Josep Borrell l’admet : « Nous ne sommes pas gagnants dans la bataille des récits. »

Si les Etats-Unis et l’Europe espéraient rallier les pays en développement à leur politique antirusse et antichinoise, lors du sommet des ministres des Affaires étrangères les 7 et 8 juillet à Bali, leurs espoirs ont été anéantis. Le clivage grandissant a été ouvertement reconnu (apparemment à sa grande surprise) par Josep Borrell, responsable de la politique étrangère de l’Union européenne, dans un blog publié sur le site de l’UE.

Concernant la guerre en Ukraine, il écrit que « le G7 et les pays aux vues similaires sont unanimes à condamner et sanctionner la Russie et à demander au régime de répondre de ses actes. Mais d’autres pays, et nous pouvons parler ici de la majorité des pays du ‘Sud’, le voient sous un angle différent. (…) La bataille mondiale des récits bat son plein et, pour l’instant, nous ne sommes pas gagnants. » (Ces « autres pays » seraient, bien sûr, corrompus et sans scrupules.)

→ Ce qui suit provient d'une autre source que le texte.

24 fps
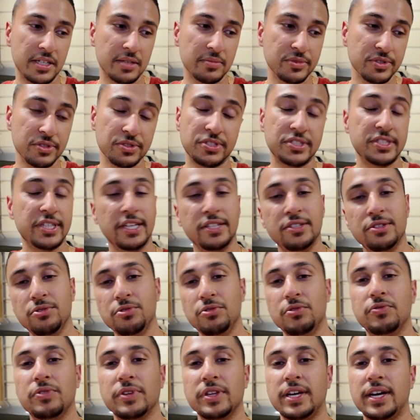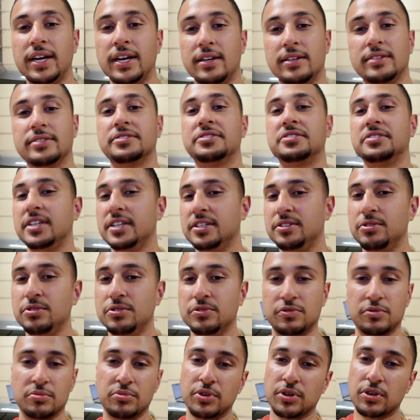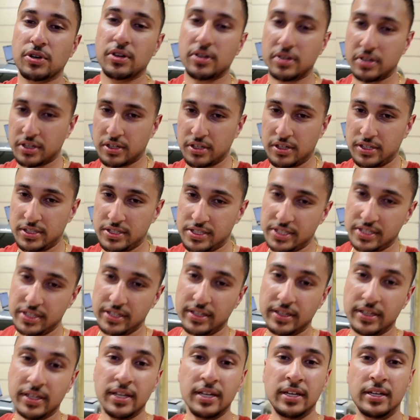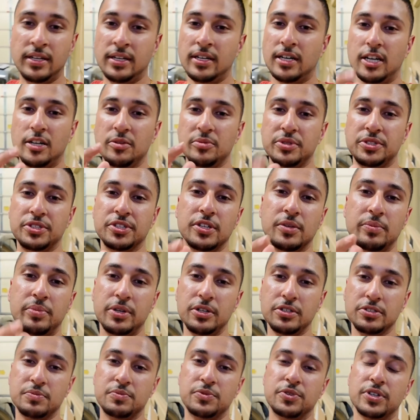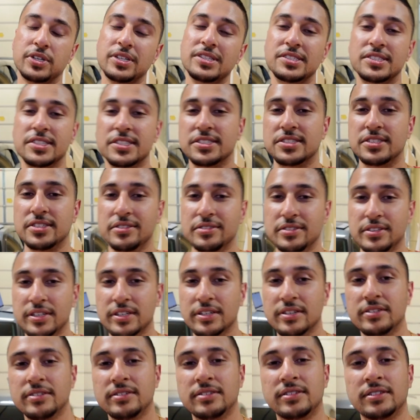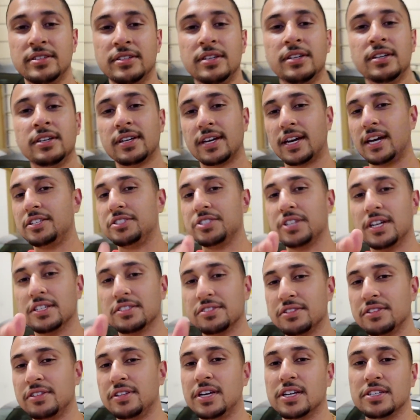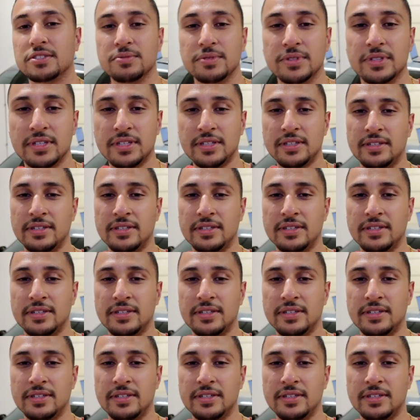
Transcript: So stay tuned for that. Stay tuned for more car content. I'll be sure to post more consistently. Catch you guys on the next one.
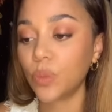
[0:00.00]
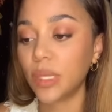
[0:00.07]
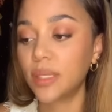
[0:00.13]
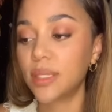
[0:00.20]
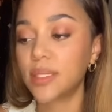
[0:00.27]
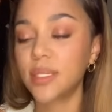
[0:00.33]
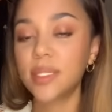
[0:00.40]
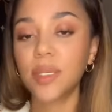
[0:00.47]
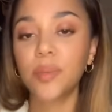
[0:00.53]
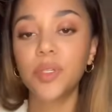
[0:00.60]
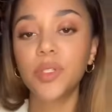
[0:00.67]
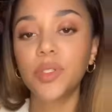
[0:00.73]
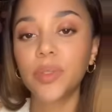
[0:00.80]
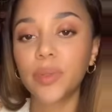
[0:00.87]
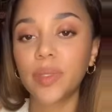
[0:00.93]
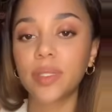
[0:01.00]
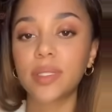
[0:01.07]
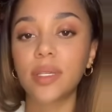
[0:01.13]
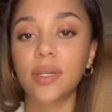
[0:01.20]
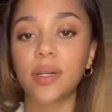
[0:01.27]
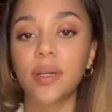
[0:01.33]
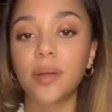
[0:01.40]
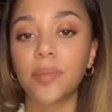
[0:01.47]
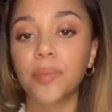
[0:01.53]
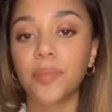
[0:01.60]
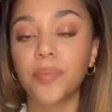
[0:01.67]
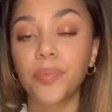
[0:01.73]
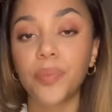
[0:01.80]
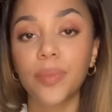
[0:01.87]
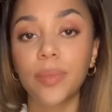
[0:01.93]
This has something to do with
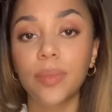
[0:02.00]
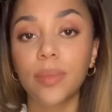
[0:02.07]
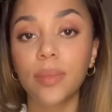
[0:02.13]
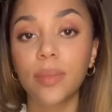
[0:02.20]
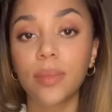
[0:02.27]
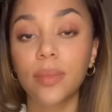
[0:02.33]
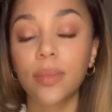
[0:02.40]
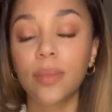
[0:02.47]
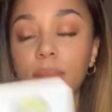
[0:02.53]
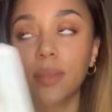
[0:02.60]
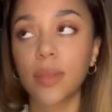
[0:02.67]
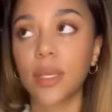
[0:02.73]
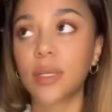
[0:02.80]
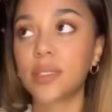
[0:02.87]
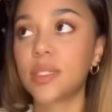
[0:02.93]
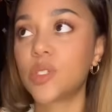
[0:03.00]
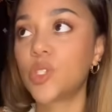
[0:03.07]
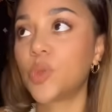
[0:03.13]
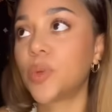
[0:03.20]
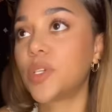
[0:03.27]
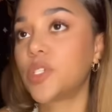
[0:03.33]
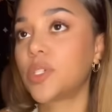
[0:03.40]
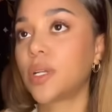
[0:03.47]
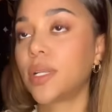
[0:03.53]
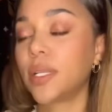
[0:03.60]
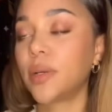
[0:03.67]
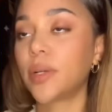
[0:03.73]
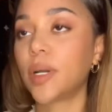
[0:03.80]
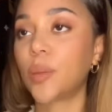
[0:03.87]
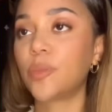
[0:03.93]
a situation
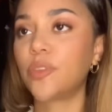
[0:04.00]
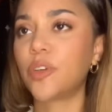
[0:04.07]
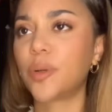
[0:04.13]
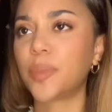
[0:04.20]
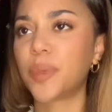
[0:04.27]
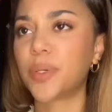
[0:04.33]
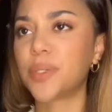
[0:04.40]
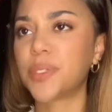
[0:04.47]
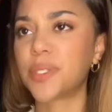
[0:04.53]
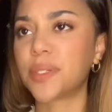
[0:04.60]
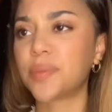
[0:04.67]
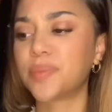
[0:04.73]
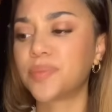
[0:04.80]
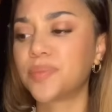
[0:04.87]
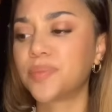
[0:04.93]
clearing up for a person.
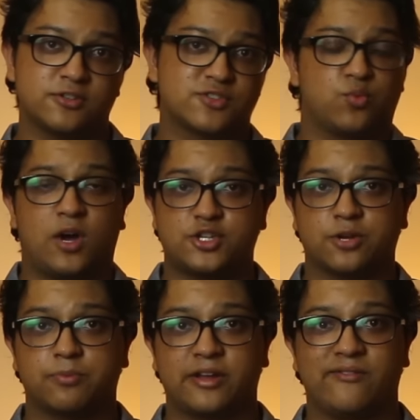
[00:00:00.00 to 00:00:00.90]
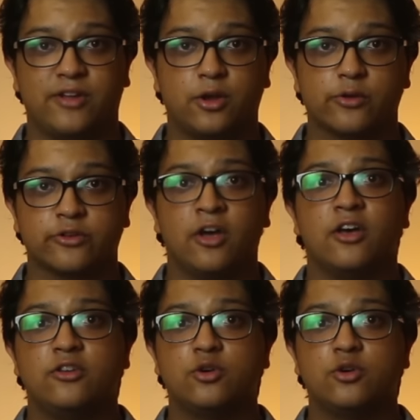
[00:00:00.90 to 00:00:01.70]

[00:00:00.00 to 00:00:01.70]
or just watching plain videos.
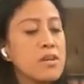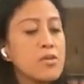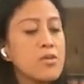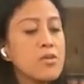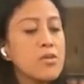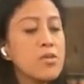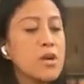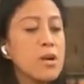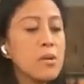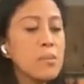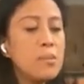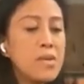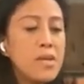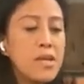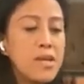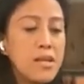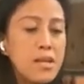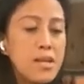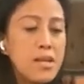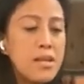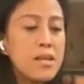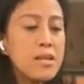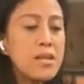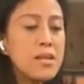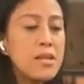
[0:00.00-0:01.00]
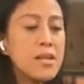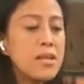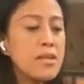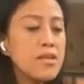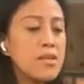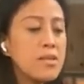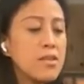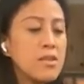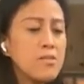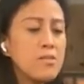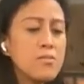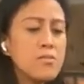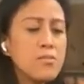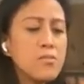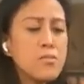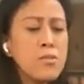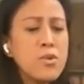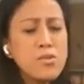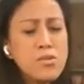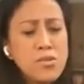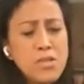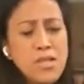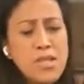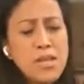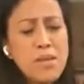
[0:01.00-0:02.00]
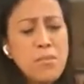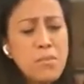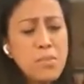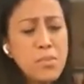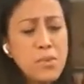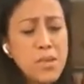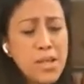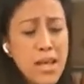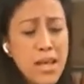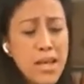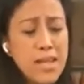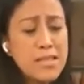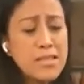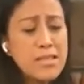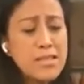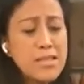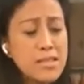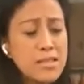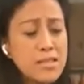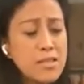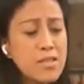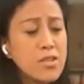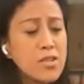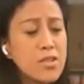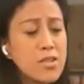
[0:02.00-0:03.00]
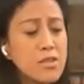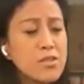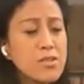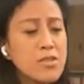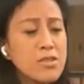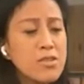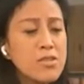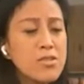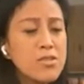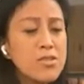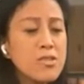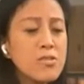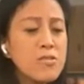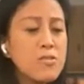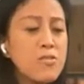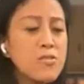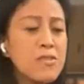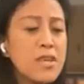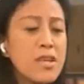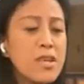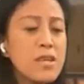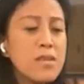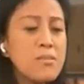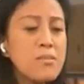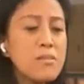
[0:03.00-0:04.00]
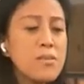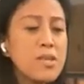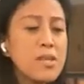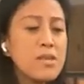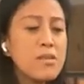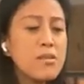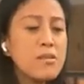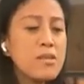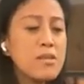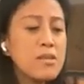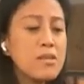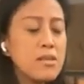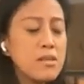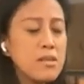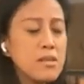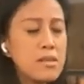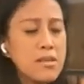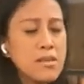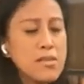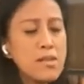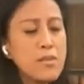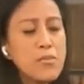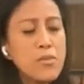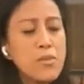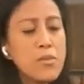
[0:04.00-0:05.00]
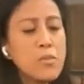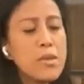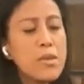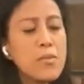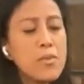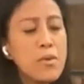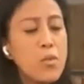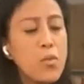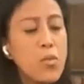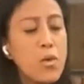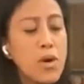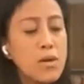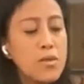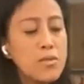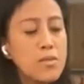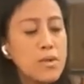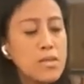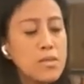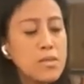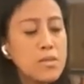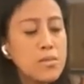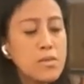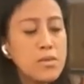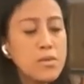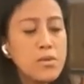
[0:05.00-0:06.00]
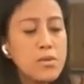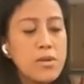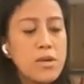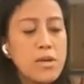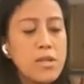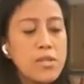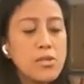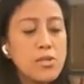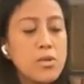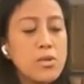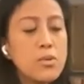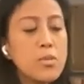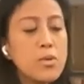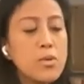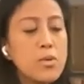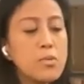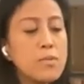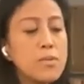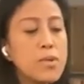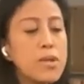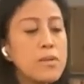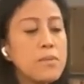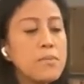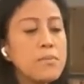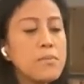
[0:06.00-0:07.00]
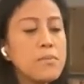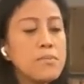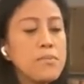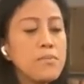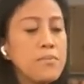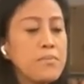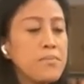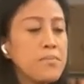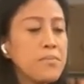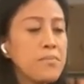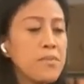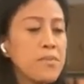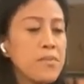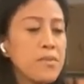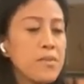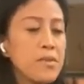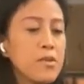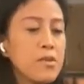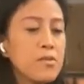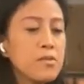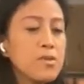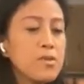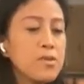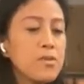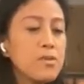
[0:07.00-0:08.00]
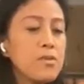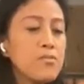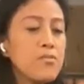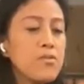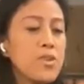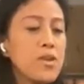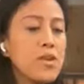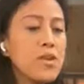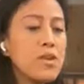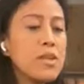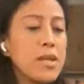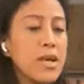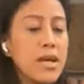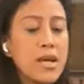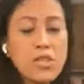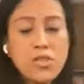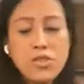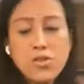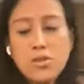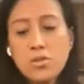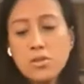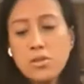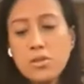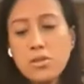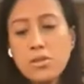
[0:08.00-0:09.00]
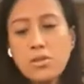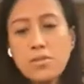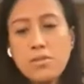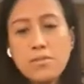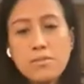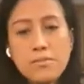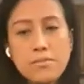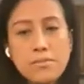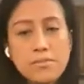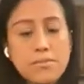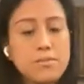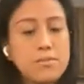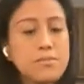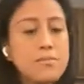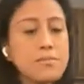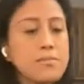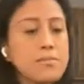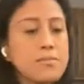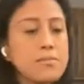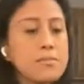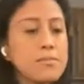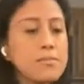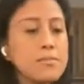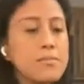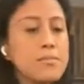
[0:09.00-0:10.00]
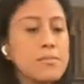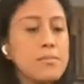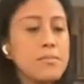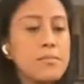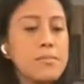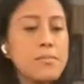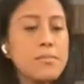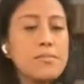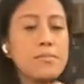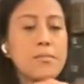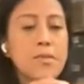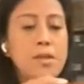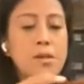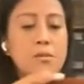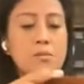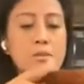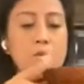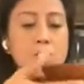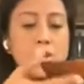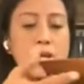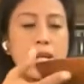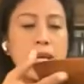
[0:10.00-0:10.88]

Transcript: grew up eating, and they're mostly plants, you know, and there's no fake meat or anything except for maybe one recipe with the adobo, but those are very natural, more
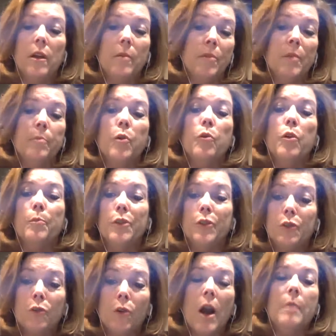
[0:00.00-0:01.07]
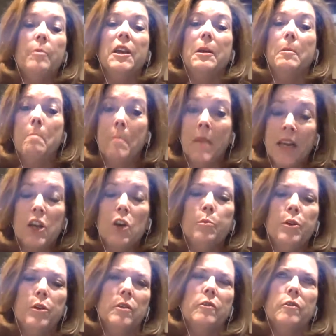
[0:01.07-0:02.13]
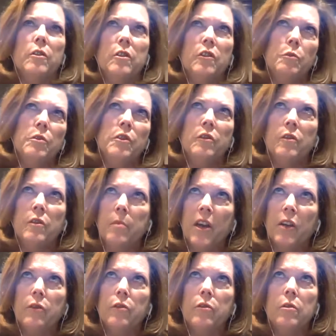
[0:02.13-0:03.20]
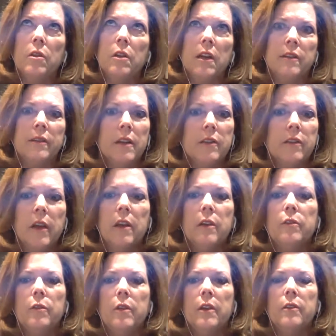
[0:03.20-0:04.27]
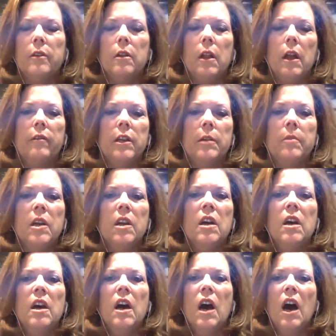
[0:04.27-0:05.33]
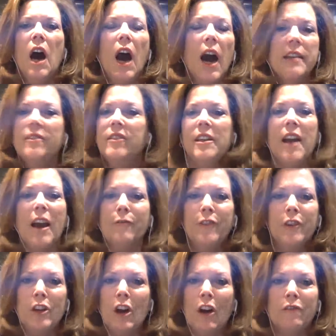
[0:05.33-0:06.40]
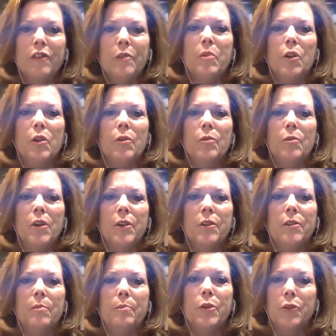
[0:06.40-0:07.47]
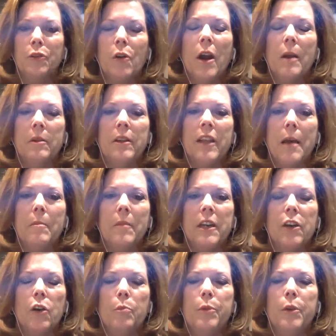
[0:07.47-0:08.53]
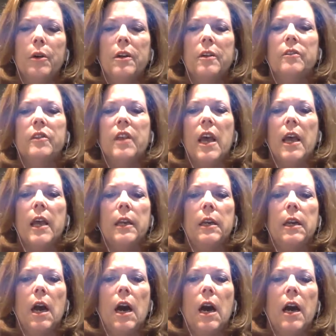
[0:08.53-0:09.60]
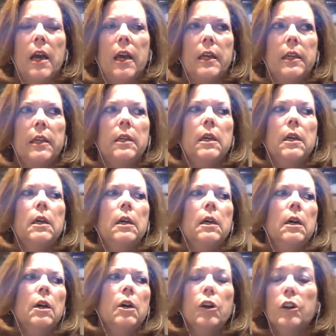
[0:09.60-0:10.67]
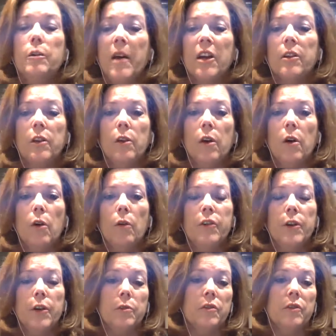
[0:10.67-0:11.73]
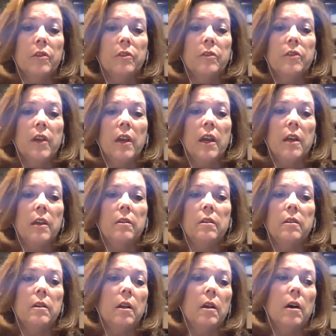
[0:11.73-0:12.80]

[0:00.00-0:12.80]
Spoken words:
people were prescribing many opioids. So this was about 2010, 2011. I did not feel comfortable with prescribing that many opioids. And I heard about the overdoses, and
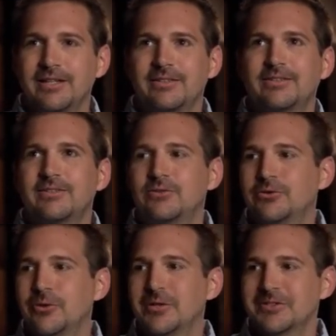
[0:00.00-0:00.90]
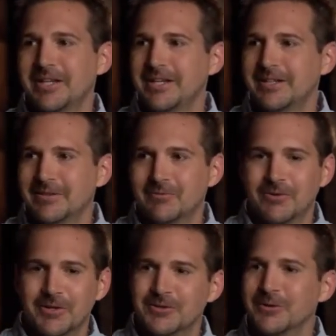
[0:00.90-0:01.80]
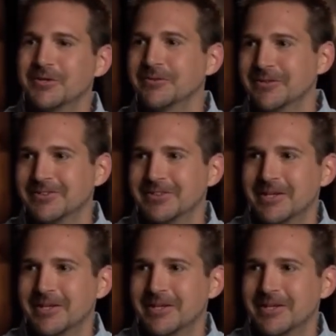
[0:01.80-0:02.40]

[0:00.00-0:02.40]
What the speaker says: It is so exciting and very stressful at the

De son côté, le ministre russe des Affaires étrangères, Sergueï Lavrov, a accusé les représentants du G7 de détourner le G20 de son objectif, qui est d’examiner les questions économiques mondiales, en concentrant la discussion sur la seule « agression russe ». Après plusieurs rencontres avec d’autres homologues, en marge du sommet, il a quitté la réunion prématurément, affirmant que « peut-être qu’il n’y a rien à discuter avec l’Occident ». Il est vrai qu’en règle générale, les sessions principales du G20 sont moins productives et significatives que les réunions restreintes.

Le ministre chinois des affaires étrangères, Wang Yi, a aussi profité de l’occasion pour organiser des rencontres bilatérales avec une dizaine de ses homologues, dont le ministre indien des Affaires étrangères, S. Jaishankar, qui accueillera l’événement l’année prochaine, et Sergueï Lavrov. Le chef de la diplomatie chinoise ne souhaite surtout pas voir la crise ukrainienne utilisée pour attiser une « mentalité de guerre froide ». Lors de sa discussion avec le secrétaire d’État américain Antony Blinken, Wang l’a incité à ne pas jouer la « carte de Taïwan » et à renoncer au « jeu à somme nulle ».

Si les responsables chinois sont connus pour leur langage diplomatique et mesuré, le Global Times ne connaît pas les mêmes contraintes. Dans un article du 7 juillet commentant les intentions de Blinken pour la réunion de Bali, le quotidien rappelle à Washington et à ses alliés que le G20 « n’est ni un club exclusif de l’Occident, ni une plateforme appartenant aux États-Unis. Une majorité de pays dans le monde n’ont pas soutenu les sanctions occidentales contre la Russie, et le G20 est composé de nombreux pays en développement qui ne dansent pas sur la musique des États-Unis. » Contrairement au G7, poursuit l’article, le G20 représente des puissances émergentes « qui cherchent des solutions à des défis tels que les turbulences économiques et les crises alimentaires, plutôt qu’à diviser le monde en créant encore plus de conflits géopolitiques ».